--- What is required ---
Copy out all the lines in the records that include the word "with".

--- Dataset extract ---
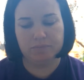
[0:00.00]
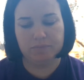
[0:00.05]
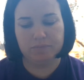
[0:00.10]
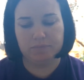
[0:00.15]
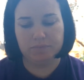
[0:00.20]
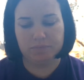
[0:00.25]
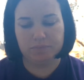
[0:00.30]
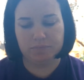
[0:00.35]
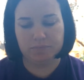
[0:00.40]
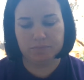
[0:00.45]

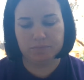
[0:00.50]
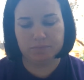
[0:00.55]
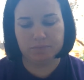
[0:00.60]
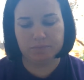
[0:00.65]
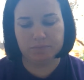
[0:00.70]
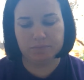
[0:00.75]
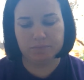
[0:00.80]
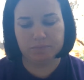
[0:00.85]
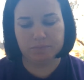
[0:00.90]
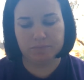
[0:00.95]

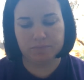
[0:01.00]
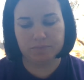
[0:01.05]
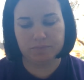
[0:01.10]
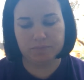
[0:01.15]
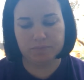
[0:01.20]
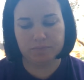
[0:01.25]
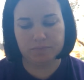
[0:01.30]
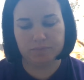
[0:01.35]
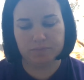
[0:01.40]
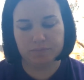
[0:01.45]

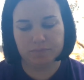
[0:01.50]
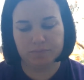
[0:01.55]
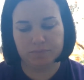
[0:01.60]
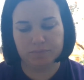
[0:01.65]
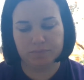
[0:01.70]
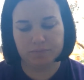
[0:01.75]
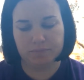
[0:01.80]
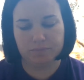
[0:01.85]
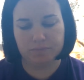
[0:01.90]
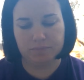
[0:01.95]

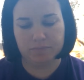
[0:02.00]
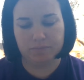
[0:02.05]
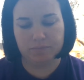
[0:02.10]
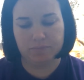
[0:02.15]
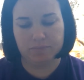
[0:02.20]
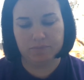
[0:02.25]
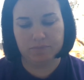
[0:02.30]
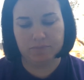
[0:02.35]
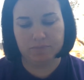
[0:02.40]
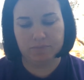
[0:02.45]

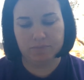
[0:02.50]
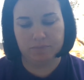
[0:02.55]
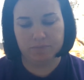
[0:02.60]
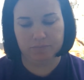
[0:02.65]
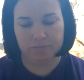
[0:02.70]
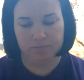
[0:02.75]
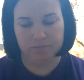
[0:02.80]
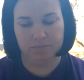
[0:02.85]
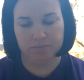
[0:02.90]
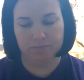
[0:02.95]

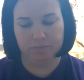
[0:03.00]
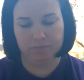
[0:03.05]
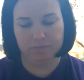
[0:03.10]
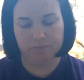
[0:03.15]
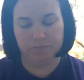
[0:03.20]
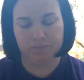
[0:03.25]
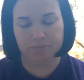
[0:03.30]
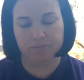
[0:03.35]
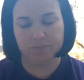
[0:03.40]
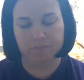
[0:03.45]

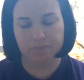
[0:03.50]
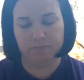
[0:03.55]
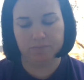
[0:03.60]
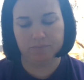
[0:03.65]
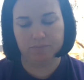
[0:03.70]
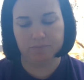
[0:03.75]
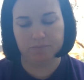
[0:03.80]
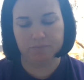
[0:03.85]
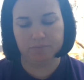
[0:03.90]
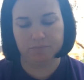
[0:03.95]

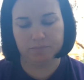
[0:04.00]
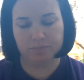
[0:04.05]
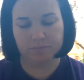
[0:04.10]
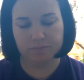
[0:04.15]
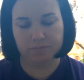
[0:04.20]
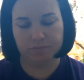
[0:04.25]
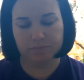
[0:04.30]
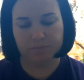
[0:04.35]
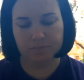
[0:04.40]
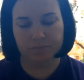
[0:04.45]

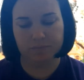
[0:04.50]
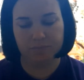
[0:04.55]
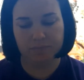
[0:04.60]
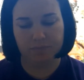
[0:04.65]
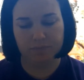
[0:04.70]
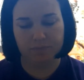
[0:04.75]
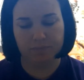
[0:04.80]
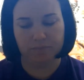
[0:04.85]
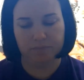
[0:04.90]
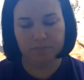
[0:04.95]

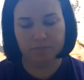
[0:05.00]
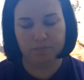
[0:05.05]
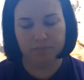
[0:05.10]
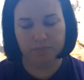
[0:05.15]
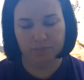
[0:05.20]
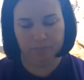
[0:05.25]
[no speech]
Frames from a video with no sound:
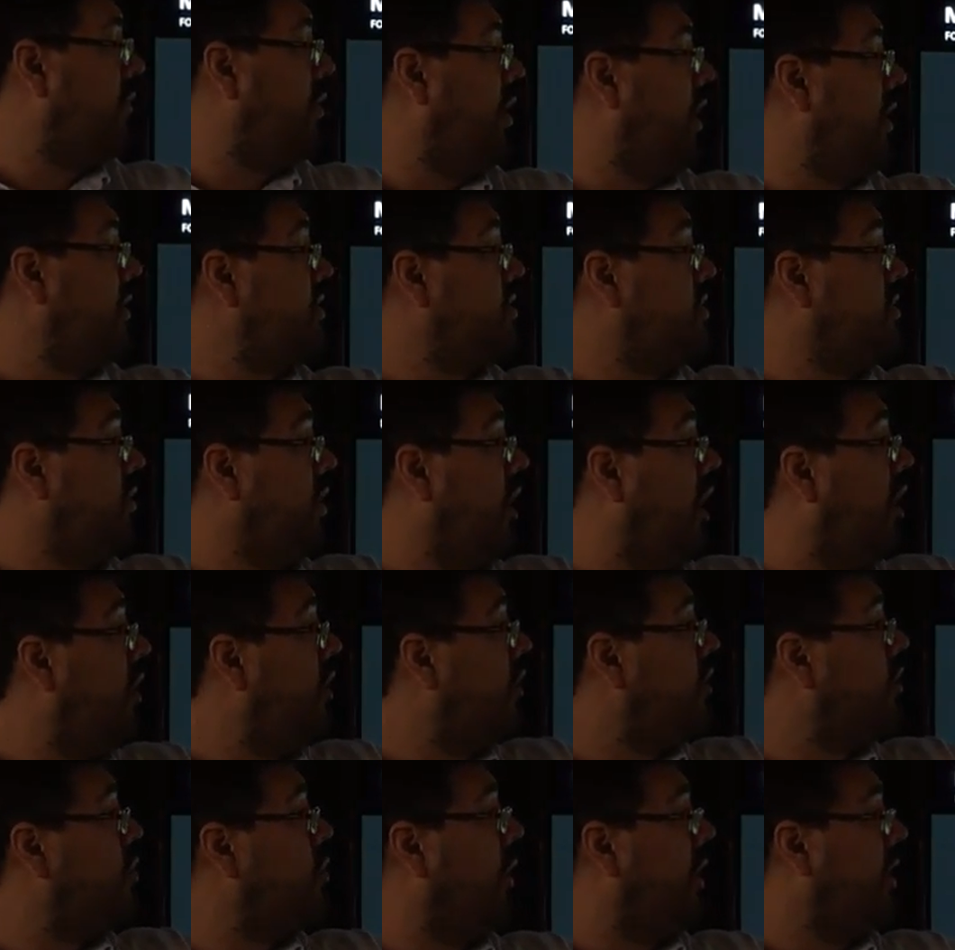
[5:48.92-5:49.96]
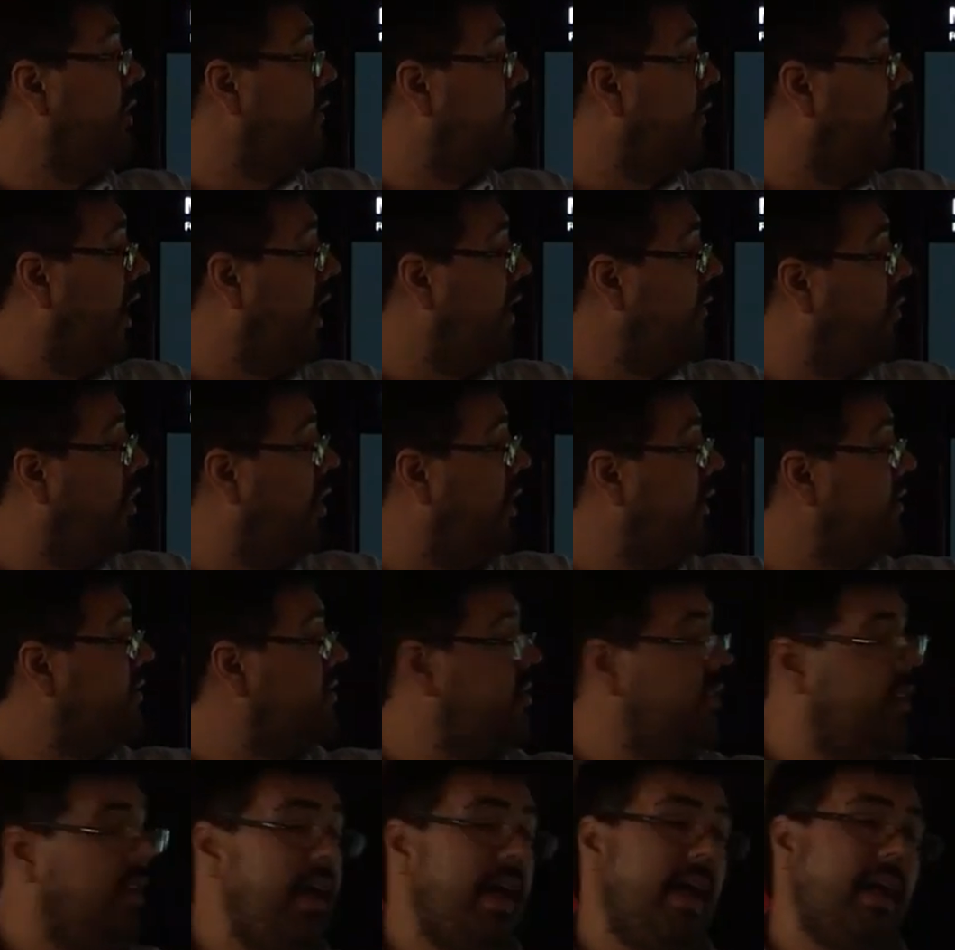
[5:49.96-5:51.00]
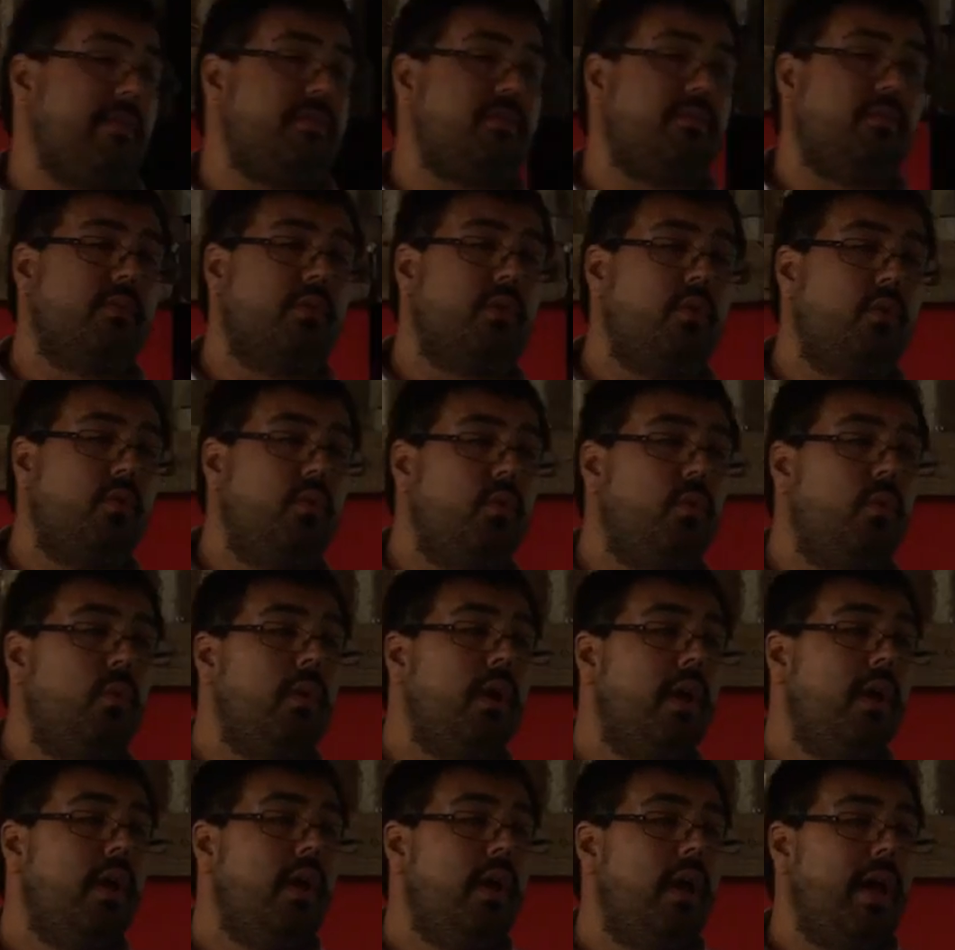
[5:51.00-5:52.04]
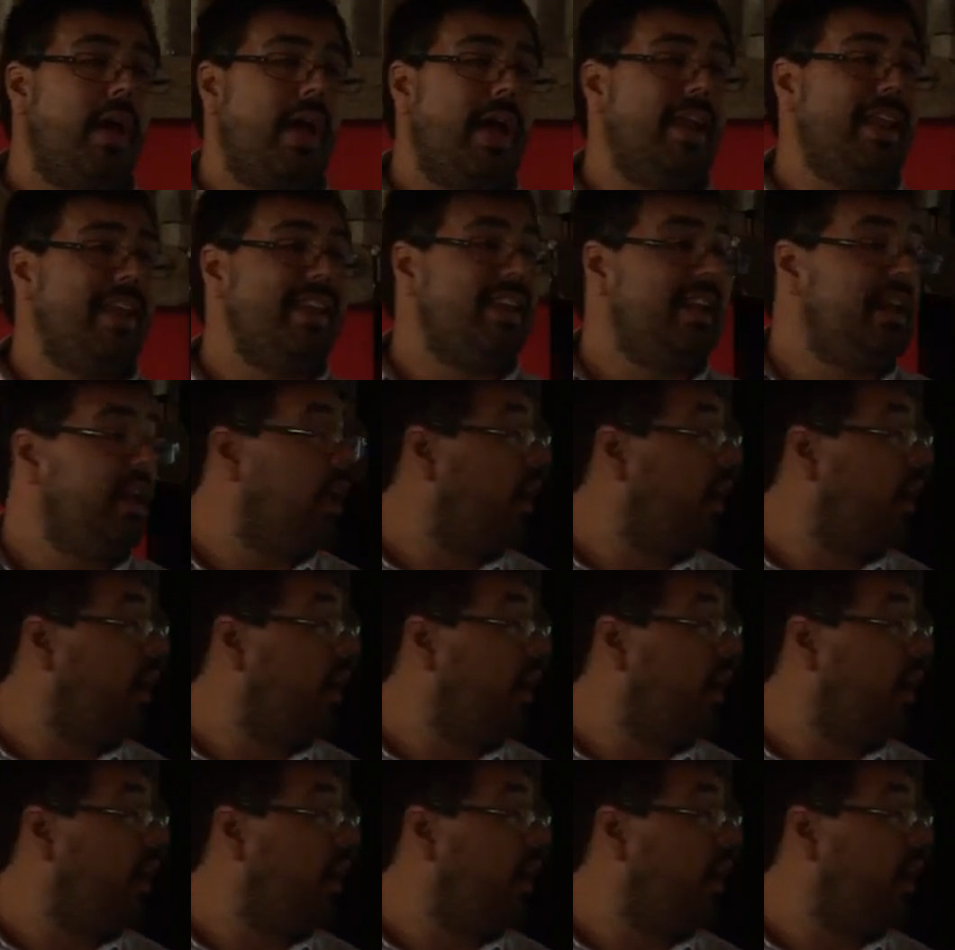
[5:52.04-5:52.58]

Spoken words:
watts to 125 watts and have some cool LED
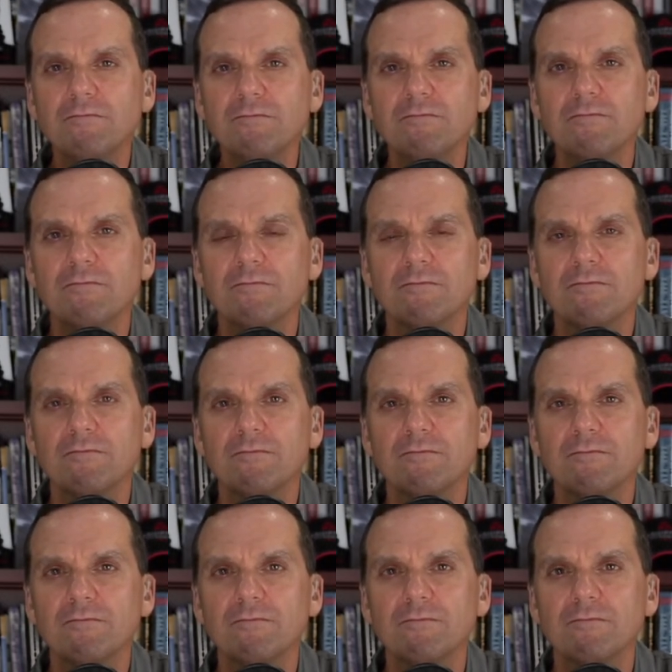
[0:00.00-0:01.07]

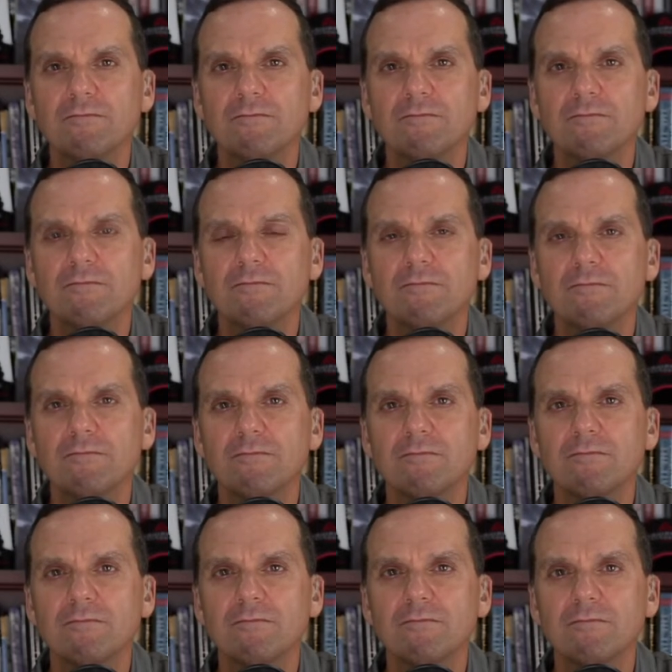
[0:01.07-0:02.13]

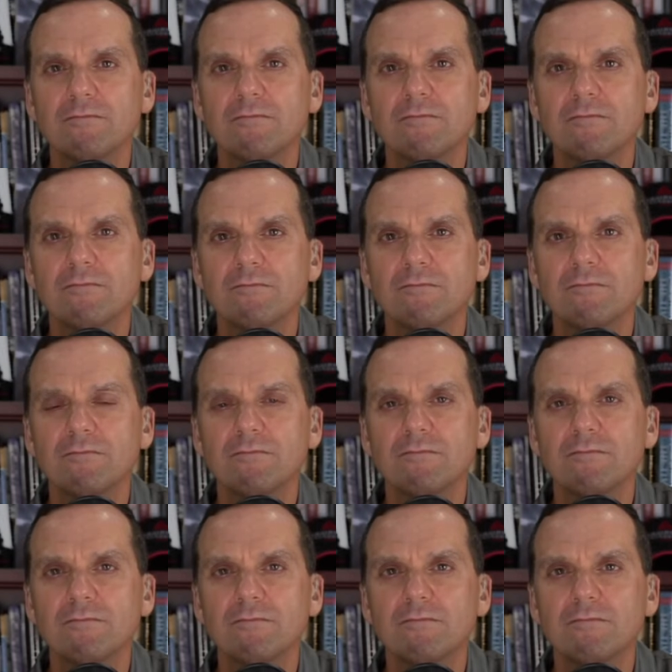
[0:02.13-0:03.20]

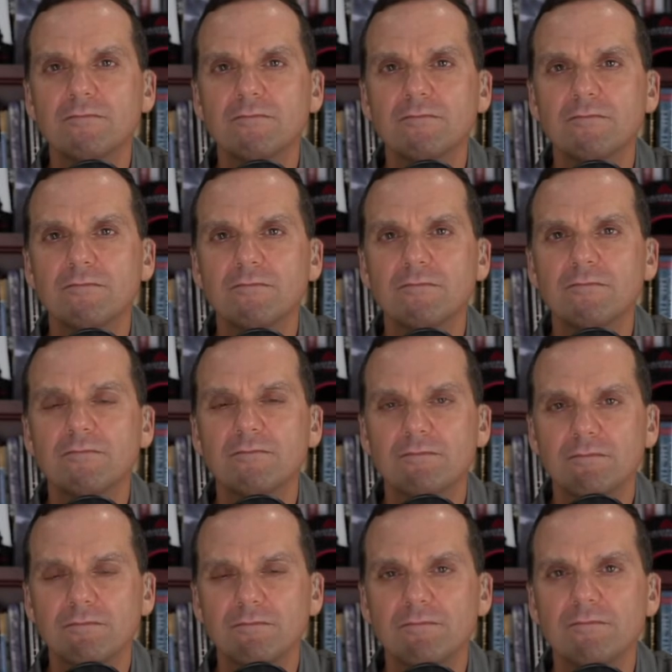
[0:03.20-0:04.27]

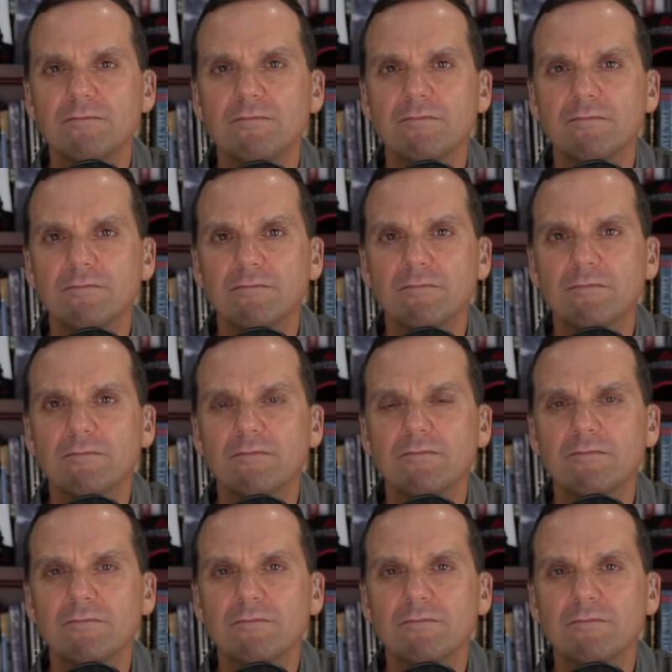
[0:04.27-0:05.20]
The person shown says nothing.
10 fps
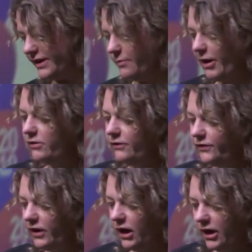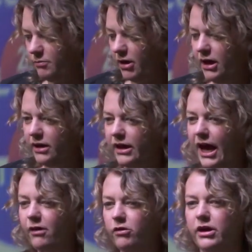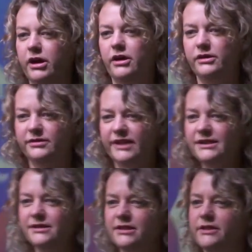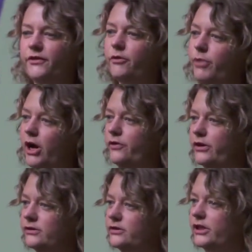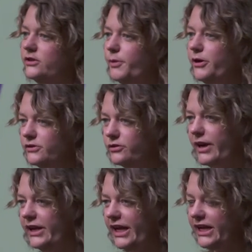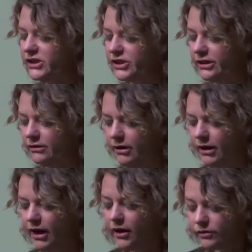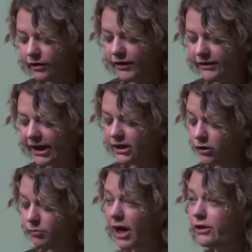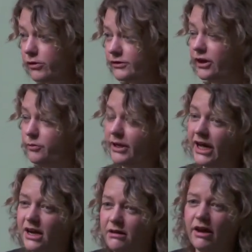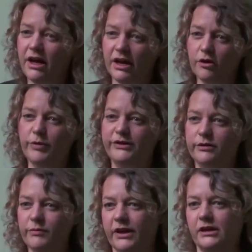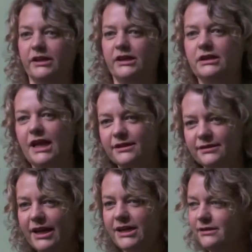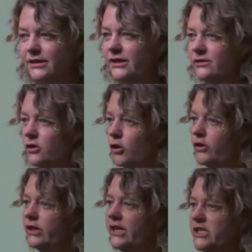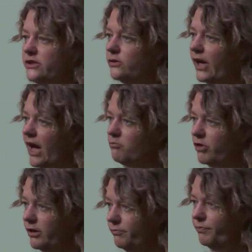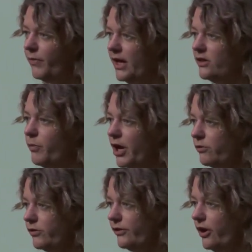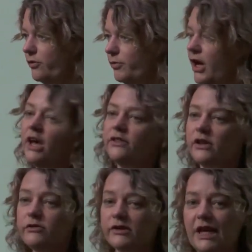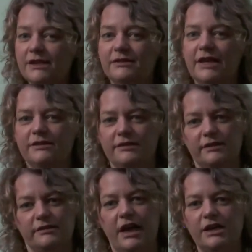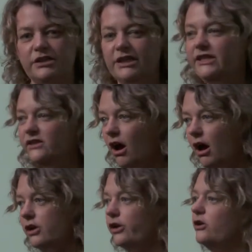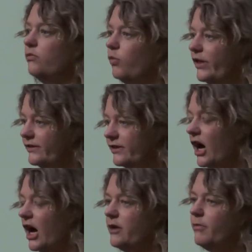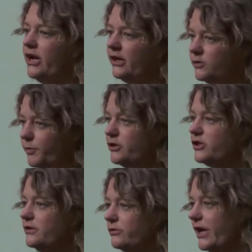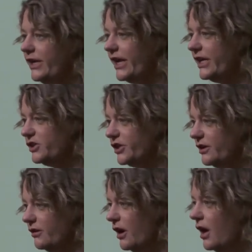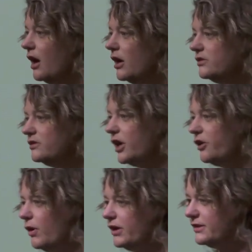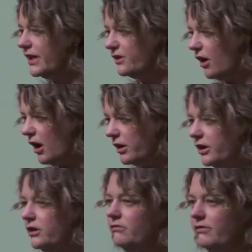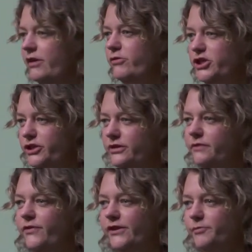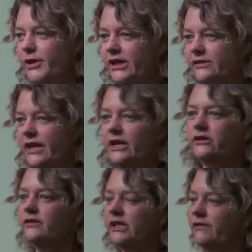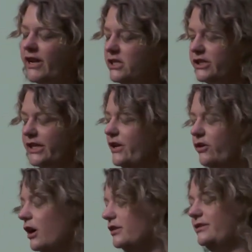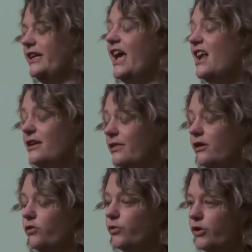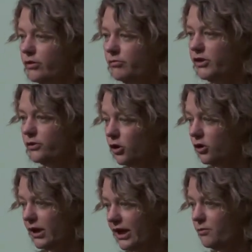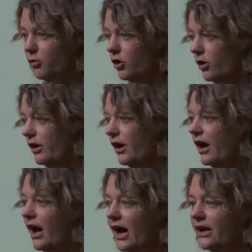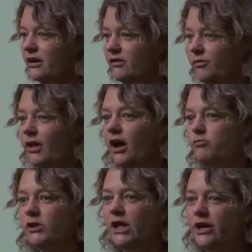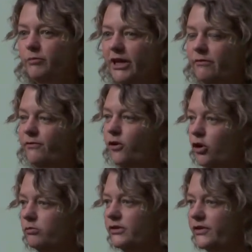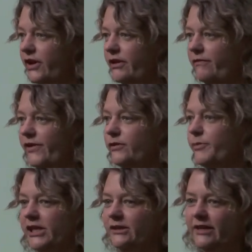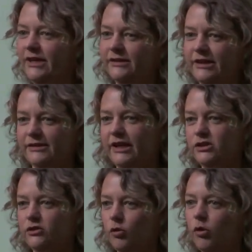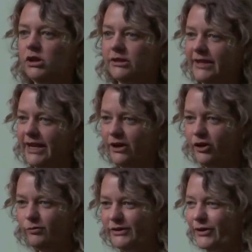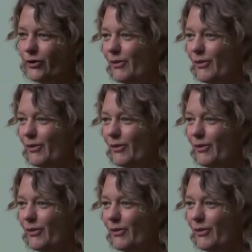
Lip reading: the amount of time that our sensitive components are exposed to radiation. So if you take your microscope again, it'll be something like the glass lenses or the digital camera in the microscope. Those glass lenses actually darken with time and exposure to radiation. And so as they darken, they reduce in visibility until eventually you can't see anything through them at all anymore. And I'm reliably informed that visibility is an essential quality in an optical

--- Solution for this task ---
Frames from a video with no sound:
Lip reading: the amount of time that our sensitive components are exposed to radiation. So if you take your microscope again, it'll be something like the glass lenses or the digital camera in the microscope. Those glass lenses actually darken with time and exposure to radiation. And so as they darken, they reduce in visibility until eventually you can't see anything through them at all anymore. And I'm reliably informed that visibility is an essential quality in an optical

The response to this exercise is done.